(Data excerpts)
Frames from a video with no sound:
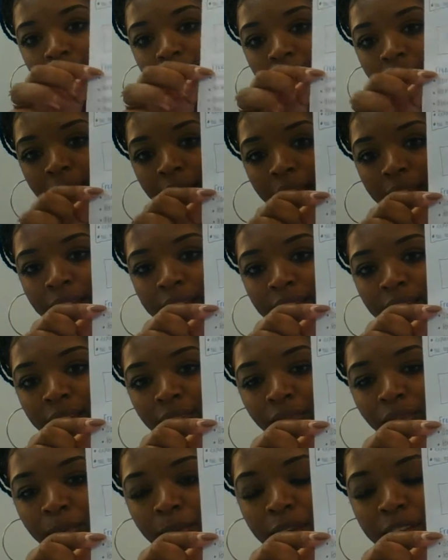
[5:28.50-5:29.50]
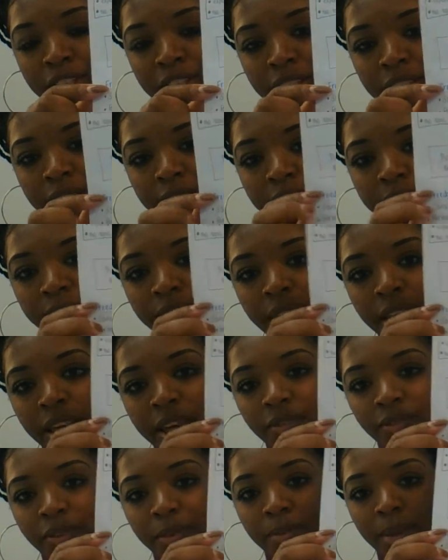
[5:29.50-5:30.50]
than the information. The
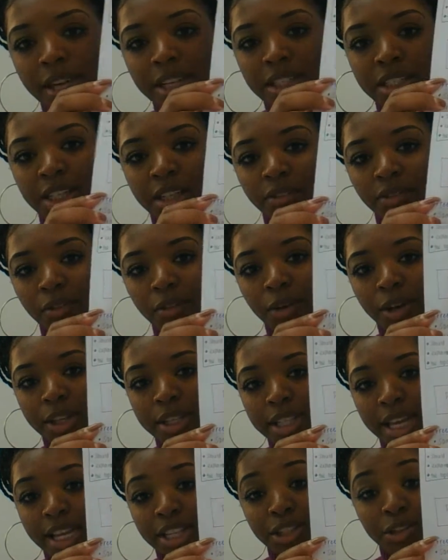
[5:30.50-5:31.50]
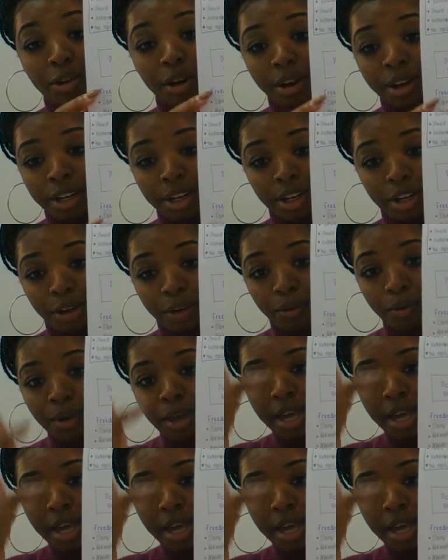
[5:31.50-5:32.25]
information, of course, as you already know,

Problem statement |
Keep every word of the data as it is when you write it out, but drop the pictures.

Output of the task |
Frames from a video with no sound:
[5:28.50-5:29.50]
[5:29.50-5:30.50]
than the information. The
[5:30.50-5:31.50]
[5:31.50-5:32.25]
information, of course, as you already know,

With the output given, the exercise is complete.